How We Cut Redis Costs by 95% with AWS ElastiCache Serverless for Argo CD

Background and Motivation

At Kaltura, the platform team manages dozens of Argo CD instances across hundreds of Kubernetes clusters, each deploying a default high‑availability (HA) architecture that includes three Redis pods and three HAProxy pods. This setup significantly increased CPU, memory, and network costs, turning Redis into a costly operational burden.

Problems with the Default Redis Deployment

Each Argo CD instance adds six extra pods, inflating resource consumption.

Redis traffic is routed through HAProxy and often crosses availability zones, incurring additional inter‑zone data transfer fees (approximately $0.04 per GB).

Monthly Redis‑related expenses approached $2,000, not counting engineering time for monitoring, scaling, patching, and security updates (e.g., CVE‑2024‑31989).

Decision to Adopt a Managed Serverless Solution

Realizing that managing Redis conflicted with the team's GitOps focus, Kaltura evaluated cloud‑native managed services and selected AWS ElastiCache Serverless for Valkey, a Redis‑compatible engine offering automatic scaling, high availability, and zero‑maintenance operation.

Migration Strategy

The migration involved three key steps:

Create a Serverless Valkey instance with secure credentials and logical databases to support multiple Argo CD environments.

Update Argo CD configuration to point to the external Redis endpoint and enable TLS using the --redis-use-tls flag for all components (application controller, repo server, and server).

Disable the built‑in Redis and HAProxy pods in the Helm chart, removing the associated resources.

The following values.yaml snippet illustrates the required configuration changes:

controller:
  extraArgs:
    - '--redis-use-tls'
repoServer:
  extraArgs:
    - '--redis-use-tls'
server:
  extraArgs:
    - '--redis-use-tls'
redis:
  enabled: false
redis-ha:
  enabled: false
externalRedis:
  # -- ElastiCache host address, change this to your own ElastiCache endpoint
  host: example.serverless.use1.cache.amazonaws.com
  port: 6379
  # -- The name of an existing secret with Redis (must contain key `redis-password`)
  existingSecret: 'argocd-redis'
redisSecretInit:
  enabled: false

Results and Benefits

Cost Savings : Monthly Redis‑related spend dropped from nearly $2,000 to about $100, a reduction of over 95%. The Serverless service itself cost roughly $30 per month, while network egress charges fell from $0.04/GB to $0.01/GB.

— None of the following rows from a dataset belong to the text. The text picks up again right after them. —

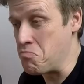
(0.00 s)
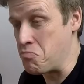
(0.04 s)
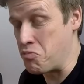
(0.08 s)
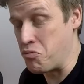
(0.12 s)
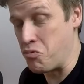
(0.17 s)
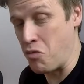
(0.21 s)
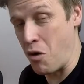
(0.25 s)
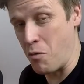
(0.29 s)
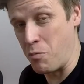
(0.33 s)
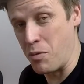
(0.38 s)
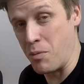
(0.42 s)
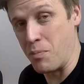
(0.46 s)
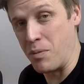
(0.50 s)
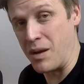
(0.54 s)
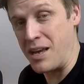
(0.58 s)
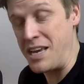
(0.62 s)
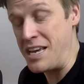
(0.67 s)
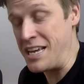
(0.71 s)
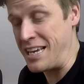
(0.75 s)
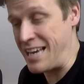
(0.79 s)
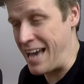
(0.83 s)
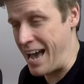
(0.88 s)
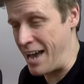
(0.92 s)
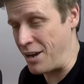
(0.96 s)

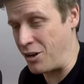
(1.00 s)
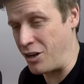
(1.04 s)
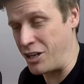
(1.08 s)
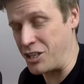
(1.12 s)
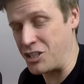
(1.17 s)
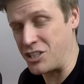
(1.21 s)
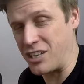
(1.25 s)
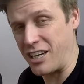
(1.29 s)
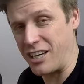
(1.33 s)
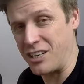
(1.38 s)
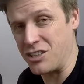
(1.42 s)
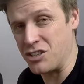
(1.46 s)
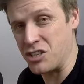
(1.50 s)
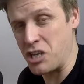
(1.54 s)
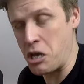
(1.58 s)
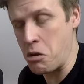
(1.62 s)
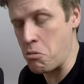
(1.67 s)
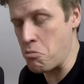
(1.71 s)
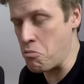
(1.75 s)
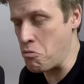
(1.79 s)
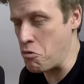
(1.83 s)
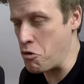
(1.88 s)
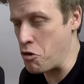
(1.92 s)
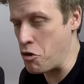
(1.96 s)
Probably. Can I change it?
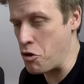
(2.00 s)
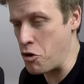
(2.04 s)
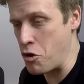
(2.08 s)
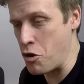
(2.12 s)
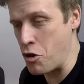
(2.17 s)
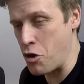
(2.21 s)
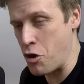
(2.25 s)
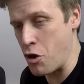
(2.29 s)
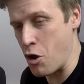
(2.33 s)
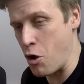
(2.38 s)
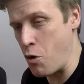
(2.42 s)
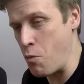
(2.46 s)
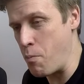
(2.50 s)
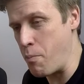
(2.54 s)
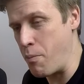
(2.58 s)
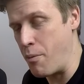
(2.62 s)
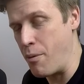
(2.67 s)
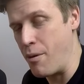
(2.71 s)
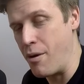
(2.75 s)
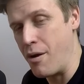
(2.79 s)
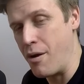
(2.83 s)
Nope.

Operational Efficiency : No longer required to patch, scale, back up, or manage failover for Redis; AWS handles all maintenance, effectively achieving “zero‑ops” for the cache layer.

Performance and Availability : Automatic scaling matches workload demand, and the service provides a 99.99% SLA across multiple AZs, improving reliability and eliminating disaster‑recovery delays.

Lessons Learned

Question the necessity of self‑managed components; if a managed service can meet requirements, it often yields lower cost and complexity.

Logical databases enable multi‑tenant use of a single managed Redis instance, simplifying environment isolation.

Adopting cloud‑native services aligns with GitOps principles by reducing manual operational overhead.

Guidance for Others

Teams still using self‑hosted Redis with Argo CD should evaluate total cost of ownership, including compute, network, and engineering effort. Start with a non‑critical Argo CD instance, migrate to a managed Redis service (AWS ElastiCache, Azure Cache for Redis, or Google Cloud Memorystore), and then roll out to production clusters.

The migration can be performed without downtime; Argo CD automatically rebuilds its cache after restart.